Я скриплю зубами, расстроенный ее воспоминаниями.
— И я почти уверена, что Бог говорил не о том, чтобы завести собаку.
— Я собираюсь проверить Эллиот.
— Конечно. — Ее голос звучит слишком гордо.
Я направляюсь в комнату Эллиот, радуясь возможности уйти от жара допроса Бетани. Она права, я действительно читал проповедь на тему одиночества, брака и жизни в обществе с другими, и она бросила мои слова — нет, слова Бога — прямо мне в лицо. Я не могу спорить с…
— Как думаешь, у меня когда-нибудь будет мама?
Я все еще был в коридоре, когда услышал вопрос Эллиот.
Эшли издает разочарованный звук.
— Мне жаль, коротышка. Книга называлась «Дети совы», я понятия не имела, что речь пойдет о маме-сове.
— Это одна из моих любимых, — говорит Эллиот, затем зевает. — Потому что в конце мама-сова возвращается домой.
— Ты убиваешь меня, малышка, — бормочет Эш. — Знаешь, не все мамы такие классные. Некоторые из них — полные идиотки.
Я съеживаюсь от выбора слов Эшли, но меня больше интересует содержание разговора. Я наклоняюсь ближе, чтобы послушать.
— Твоя мама была злой?
— Да. И хотя я не разговаривала с ней, черт… наверное, лет восемь, готова поспорить, что она все еще злая.
— Что она сделала?
— Ну…
Бетани застает меня в коридоре, и я прикладываю палец к губам. Она кивает и присоединяется ко мне, не доходя до двери Эллиот.
— У моих мамы и папы было много правил. Действительно жестких правил, которым нужно было следовать.
— Например, каких?
— Дай подумать… ну, одна вещь, которую я помню, это то, что мне не разрешали смотреть телевизор или сидеть за компьютером, если только это не было связано со школой.
— Никаких мультиков?
— Да, никаких мультиков.
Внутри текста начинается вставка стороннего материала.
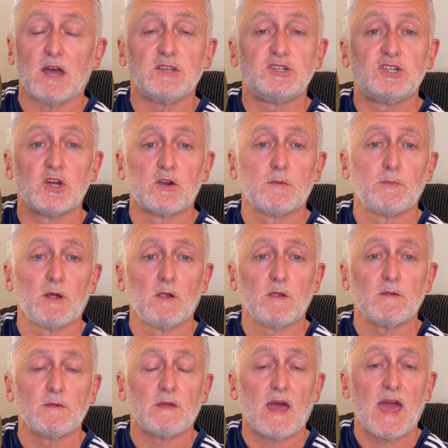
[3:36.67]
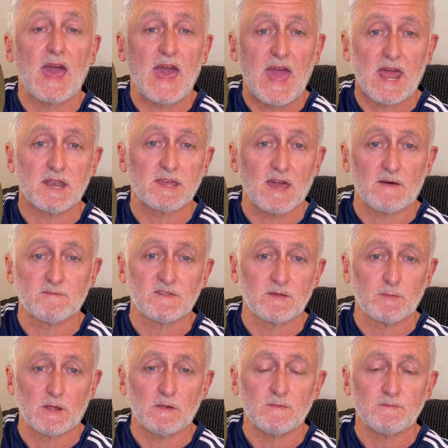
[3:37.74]
durable and
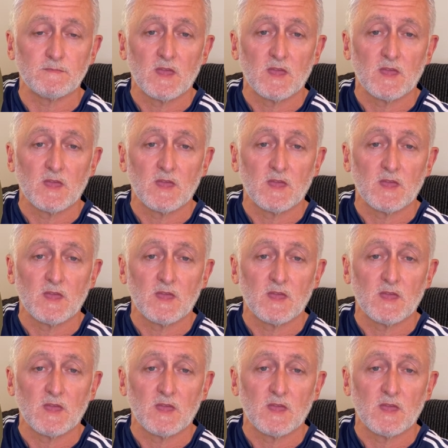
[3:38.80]
comfortable.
Я должна была съедать всю еду на своей тарелке за каждый прием пищи, даже если меня тошнило, и если я ее не ела, то находила ее на своей тарелке во время следующего приема пищи, и следующего, и следующего, пока не съедала ее.
— Даже если это была брюссельская капуста?
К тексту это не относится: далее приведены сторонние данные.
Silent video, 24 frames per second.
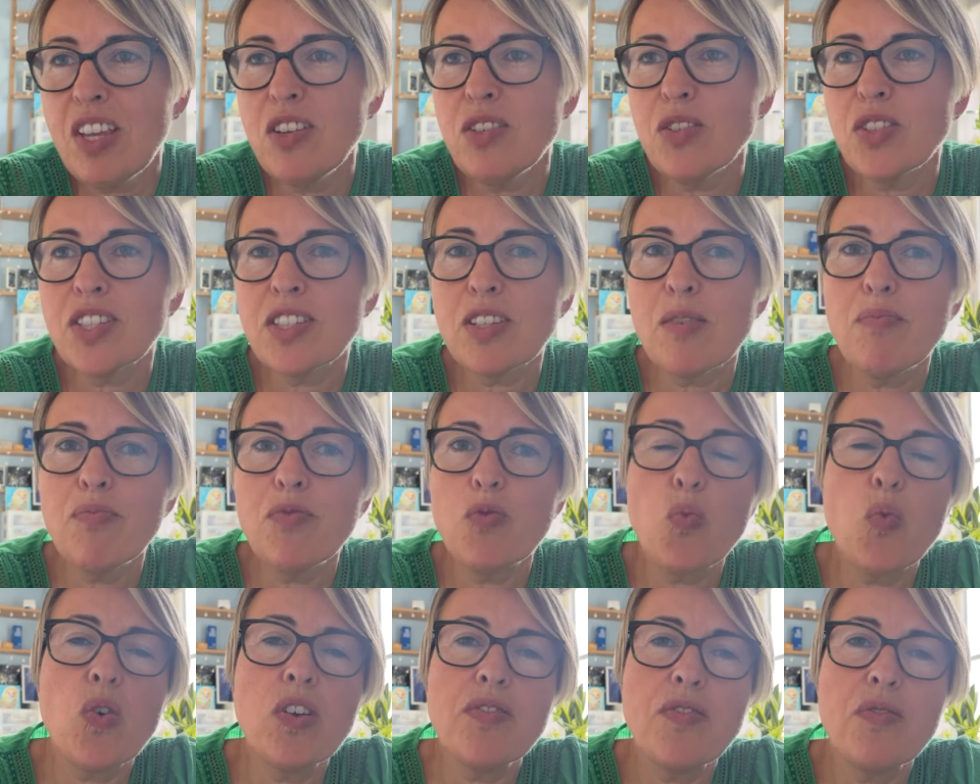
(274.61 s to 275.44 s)
some
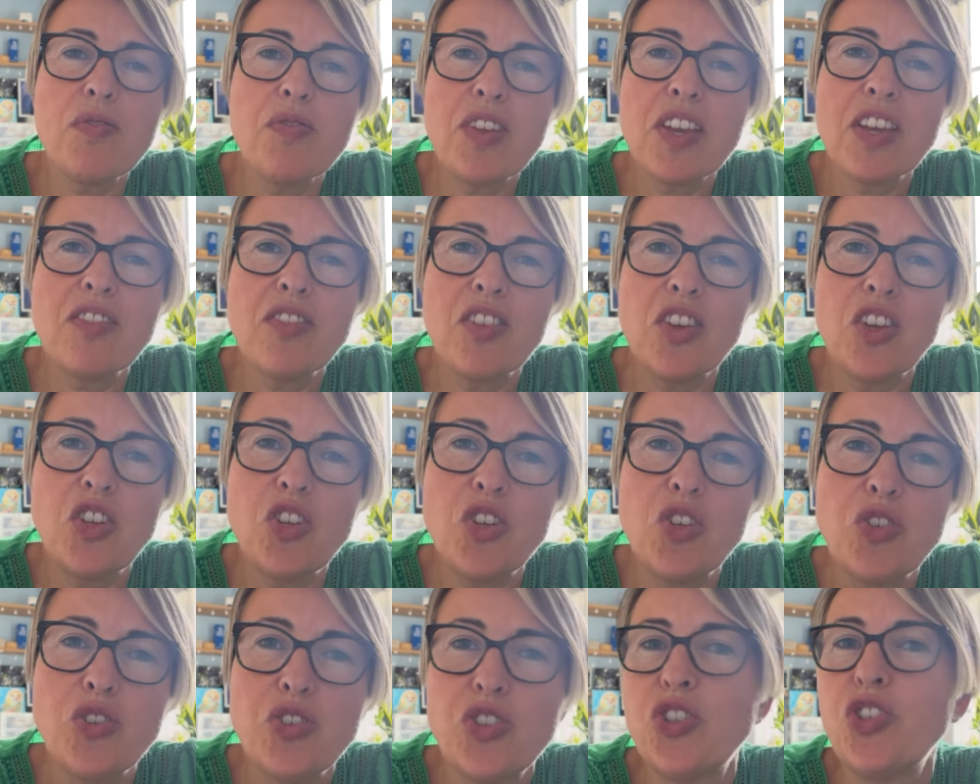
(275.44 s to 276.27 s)
one thing that
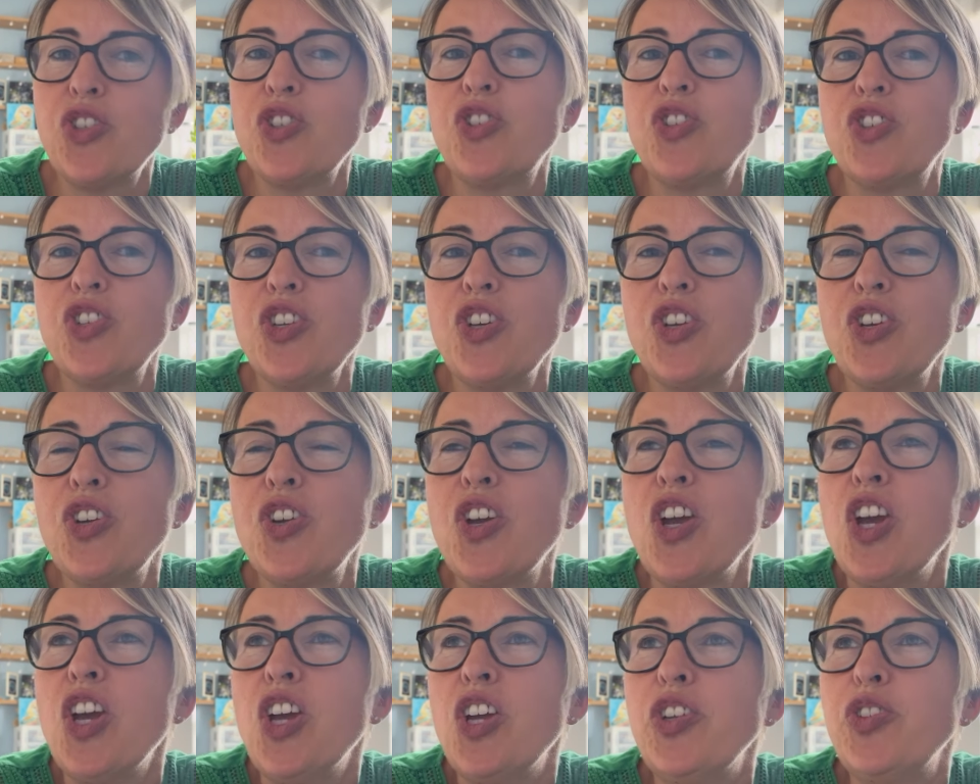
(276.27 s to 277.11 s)
you should do
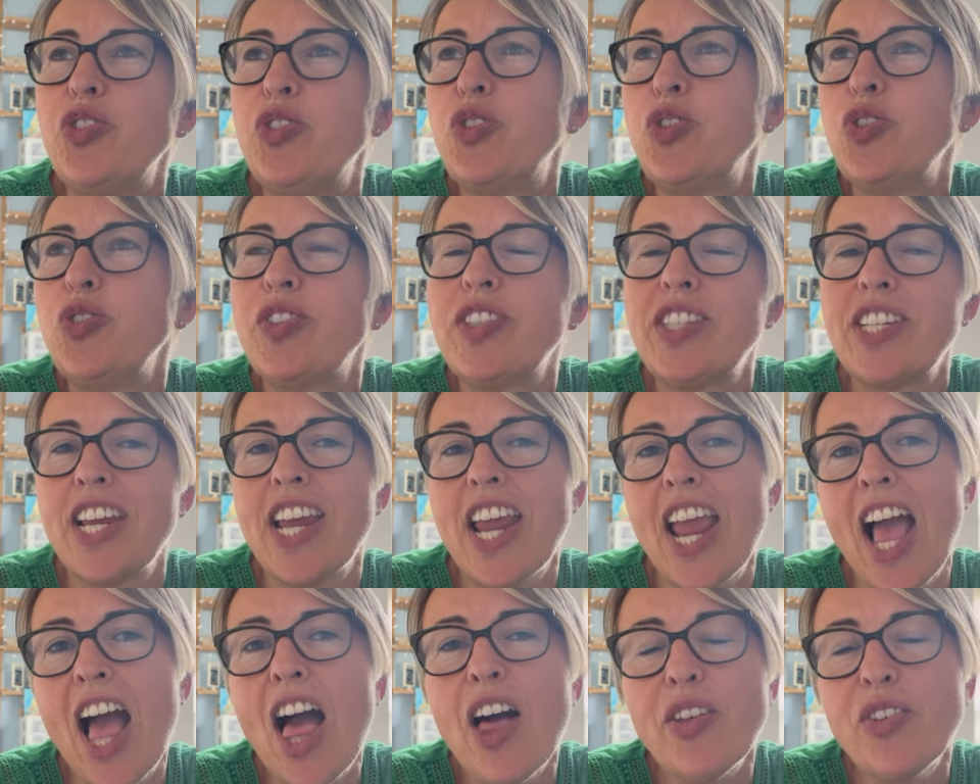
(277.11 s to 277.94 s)
to
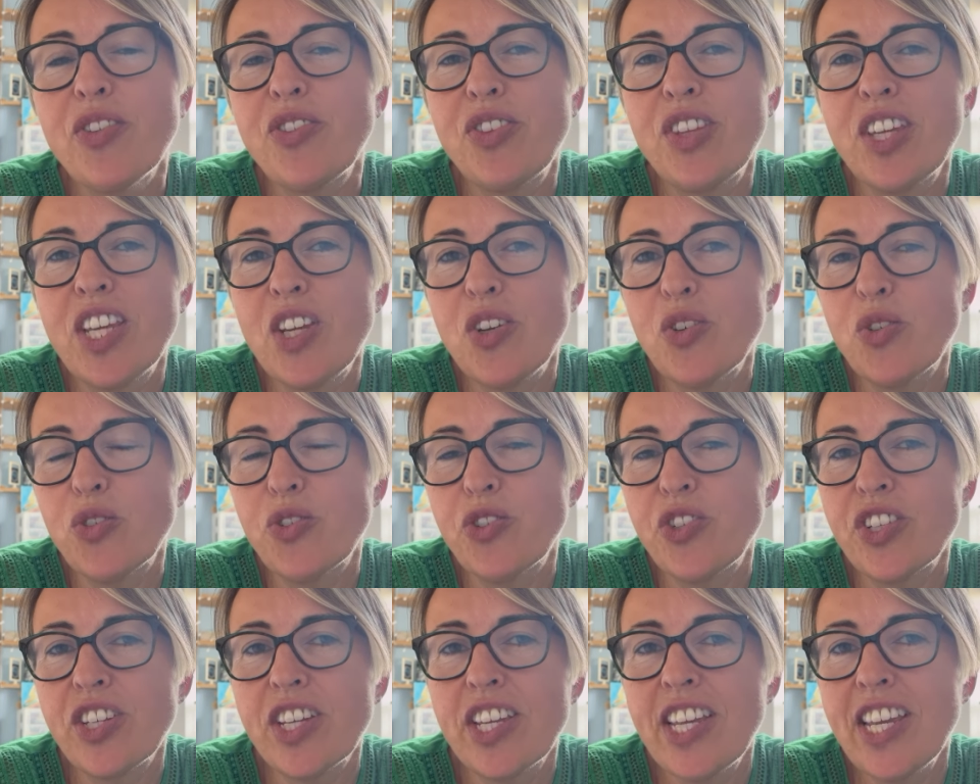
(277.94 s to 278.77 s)
stay healthy or
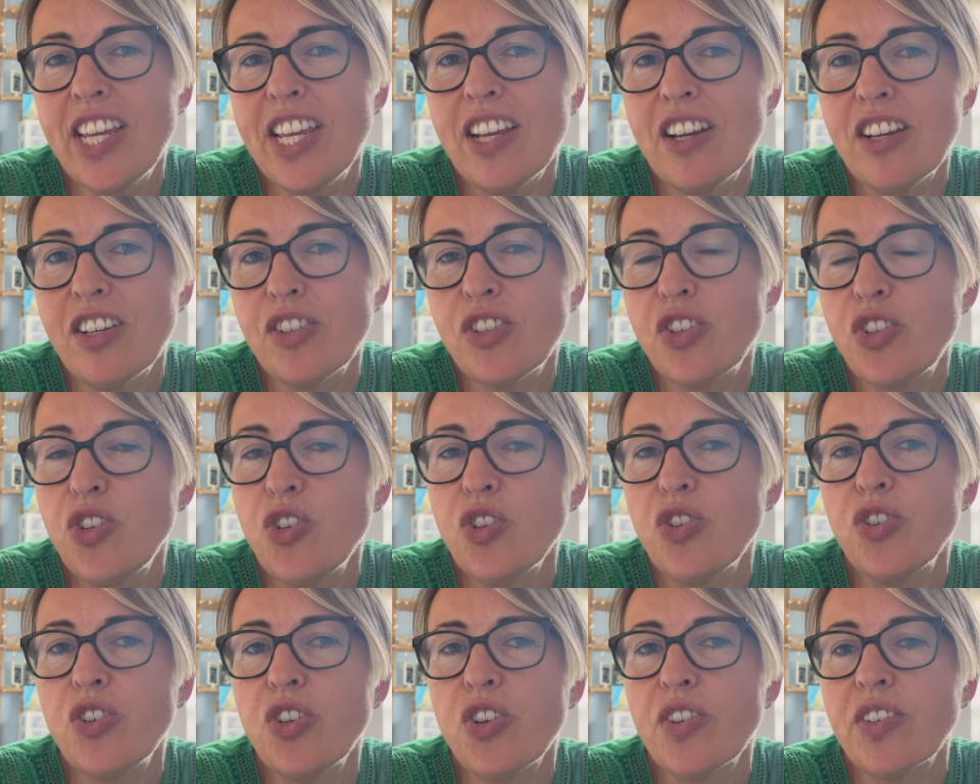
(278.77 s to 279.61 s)
to heal and
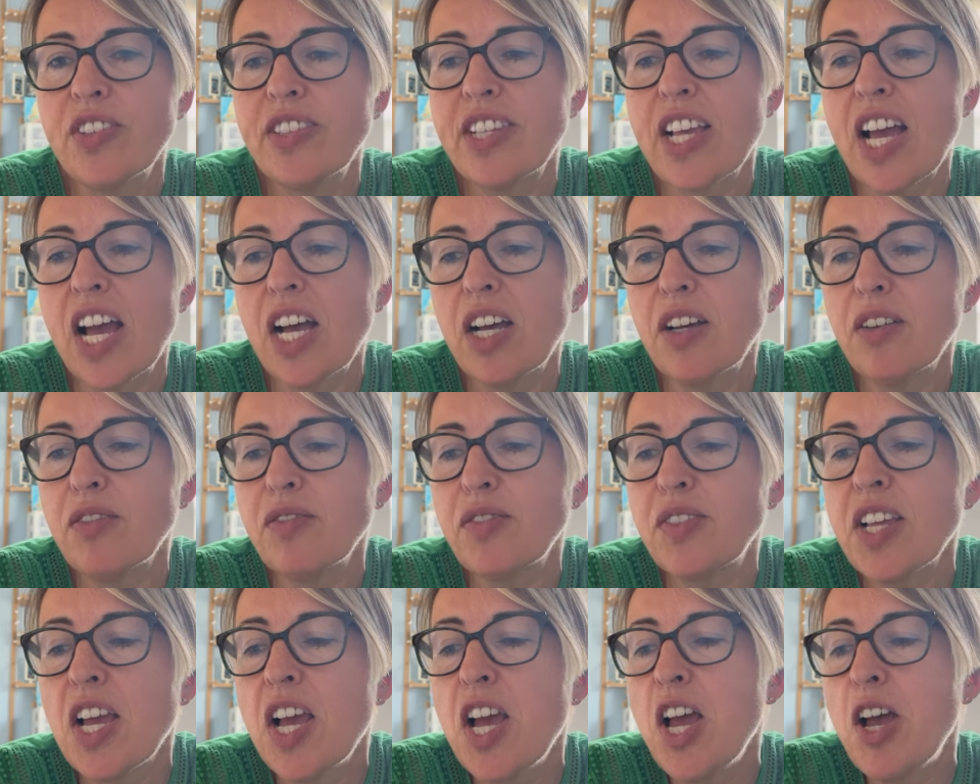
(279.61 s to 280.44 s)
cure
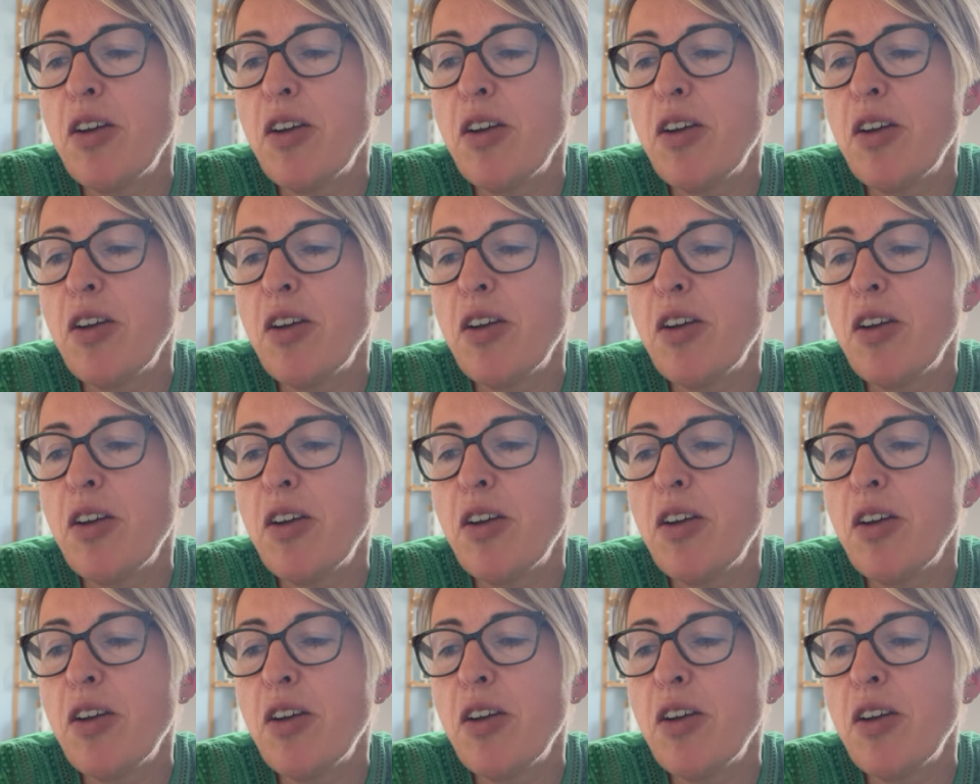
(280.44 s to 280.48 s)
yourselves.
— Да. Отвратительно, правда?
Я ловлю взгляд Бетани. Она хмурится, выражение ее лица совпадает с моим собственным. Родители Эшли очень похожи на моих, но, возможно, еще хуже.
— Моя мама обычно шлепала меня за то, что я проливала воду на ковер. Она была гораздо строже ко мне, чем мой отец.
— Мой папа отправляет меня в угол в наказание, когда я не подчиняюсь.
— Угол звучит не так уж плохо.
— Иногда он сам себя наказывает.
— Что ты имеешь в виду? — спрашивает Эшли.
Я умираю от желания это услышать, поэтому наклоняюсь ближе.
— Он долго сидит, просто уставившись в стену. Прямо как я в углу.
Пока она произносит эти слова, я смотрю на нашу с Мэгги свадебную фотографию, висящую в коридоре. Мы были так счастливы, впереди нас ждало будущее. Если бы я только знал тогда, что у нашего счастья есть временная шкала. Очень короткий срок…
Бетани тихо прочищает горло. Когда смотрю на нее, то вижу, что подтвердил наблюдение Эллиот. Я не смотрю просто на стену — я теряюсь в фотографиях Мэгги. Дольше, чем, думал, и Эллиот замечает это.
— Вот в чем дело, — говорит Эшли. — Большинство вещей, которые дети ненавидят, взрослые любят. Вот, например тебе не нравится ложиться спать, но знаешь что? Взрослые любят поспать. И ты, наверное, не любишь кофе, но взрослые его обожают. Может быть, твоему отцу нравится брать передышку. Это, вероятно, делает его счастливым.
Так странно слышать слово «счастливый», произнесенное с такой грустью.
— Я не думаю, что мой папа счастлив. Он всегда усталый, и когда смотрит в стену, то выглядит грустным. Он много думает о моей маме.
— Он очень любит твою маму. Женщине должно очень повезти с такой любовью. Ты, юная леди, бери урок, хорошо? Никогда не соглашайся на меньшее, чем та любовь, которую твой папа питает к твоей маме. Он великий человек.
Раздается шуршание простыней, затем щелчок выключателя.
— Тебе лучше ложиться спать, или твой папа может наказать меня.
Я улыбаюсь.
— Разве ты не собираешься помолиться? — говорит Эллиот.